McAvoy is easily the star of this film. His ability to transition from personality to personality is quite impressive. There are scenes in which Dr. Fletcher notices minor inconsistencies in “Barry’s” behavior and believes one of the other personalities is acting as “Barry.” In response, McAvoy shows breaks in his character which really help to humanize him as a person with a problem. Each of the personalities are distinctly portrayed enough that they do actually feel like separate entities. In the majority of scenes, McAvoy only plays one personality. Though, there are a few instances where he performs multiple and does so convincingly.

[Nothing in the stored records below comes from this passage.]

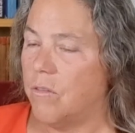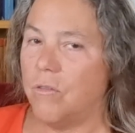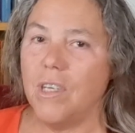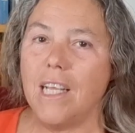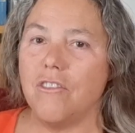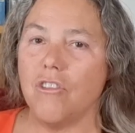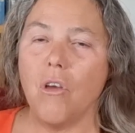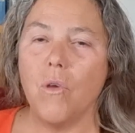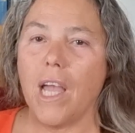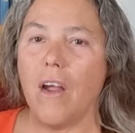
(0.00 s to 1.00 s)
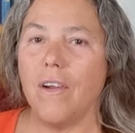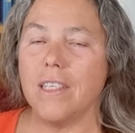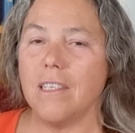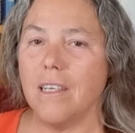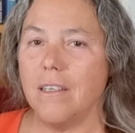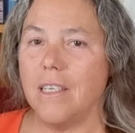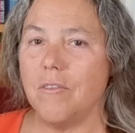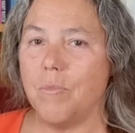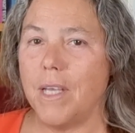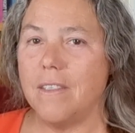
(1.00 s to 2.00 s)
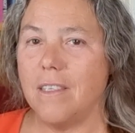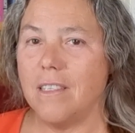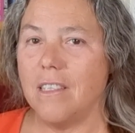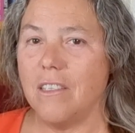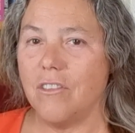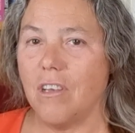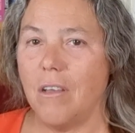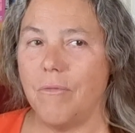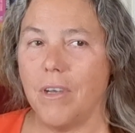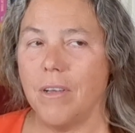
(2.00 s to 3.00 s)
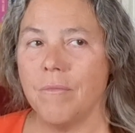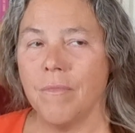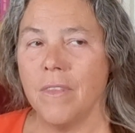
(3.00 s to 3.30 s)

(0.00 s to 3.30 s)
Thorn has no character. He's basically a cipher.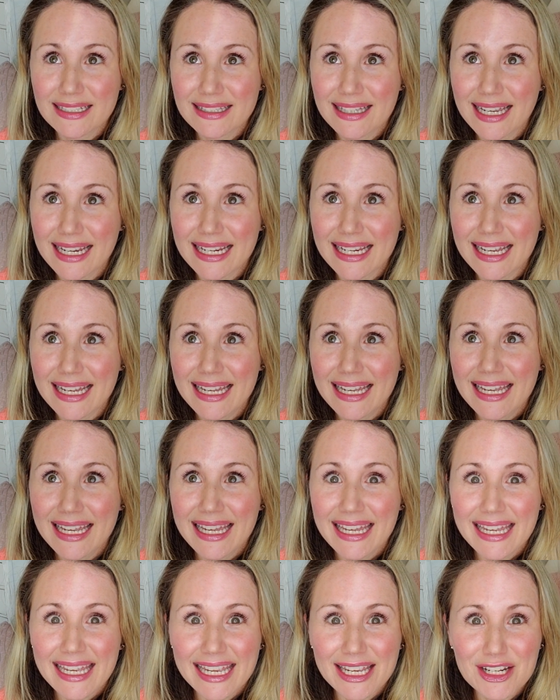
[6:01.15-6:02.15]
Like,
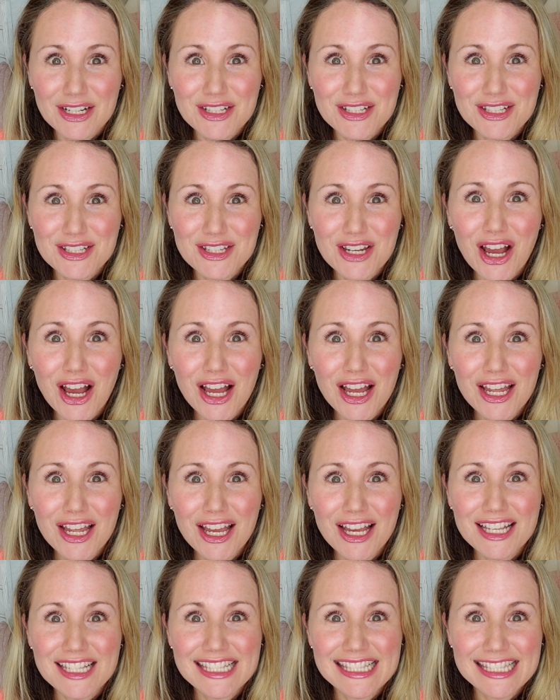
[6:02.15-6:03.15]
it is not
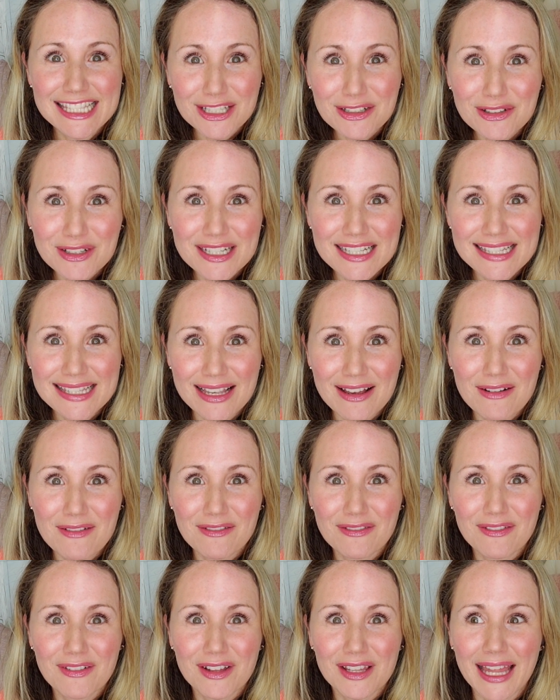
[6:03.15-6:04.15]
a series
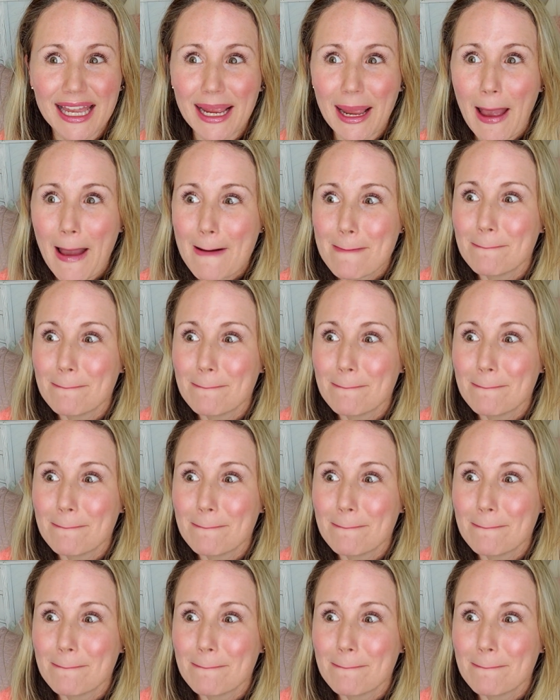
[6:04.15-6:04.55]
of like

As for the rest of the cast, there are some ups and downs. The other star of the film is undoubtedly Anya Taylor-Joy. She was also featured in last year’s films, The Witch and Morgan. Thus far, she has proven herself to be a young, capable actress alongside very solid performances from her co-stars. Although, it will be interesting to see her outside of the horror genre. *Note: Taylor-Joy did have a role in Netflix’s coincidentally titled Barack Obama biography, Barry, last year as well.* The other two female leads, Richardson and Sula, are decent in their roles yet it feels like they could’ve been utilized a bit more. Marcia especially feels like an inconsequential character at times.
Finally, we have Betty Buckley as Dr. Fletcher. For someone who has been around for four decades, her role is totally phoned-in. Her role feels necessary to the story but Buckley’s acting is lackluster. The majority of her lines feel as if they’re being read right off the pages of the script. Her character is more of a stereotypical psychiatrist as opposed to a fully fleshed out character in the film. While Buckley’s performance is certainly underwhelming, it doesn’t necessarily ruin the film either.
Another aspect that’s a bit lacking in Split is in its consistency. While the film is mostly built around psychological horror and paranoia, the payoff at the end is a bit jarring. The ending feels almost like a different movie entirely. There’s an Easter egg for Shyamalan fans at the end which explains the change in tone. However, there’s no doubt that it will leave some people confused. Without spoiling anything, there’s so much intrigue behind Kevin’s multiple personalities that what you get is a little cringeworthy. Also, it should be noted that only four of Kevin’s personalities are prominently featured throughout the film. This is disappointing as he has 23 yet the audience isn’t allowed time with more of them.
While Split isn’t Shyamalan’s greatest work nor is it an exceptional film in general, it’s still very satisfying. It’s far better than some of the aforementioned films from the director and with solid acting and an interesting premise, Split is worth a watch. McAvoy has been proving his versatility as an actor over the years and his performance is more than enough reason to see the film. While the glory days of The Sixth Sense may be long gone, M. Night Shyamalan has proven that he still has some fuel left in the tank with this newest outing.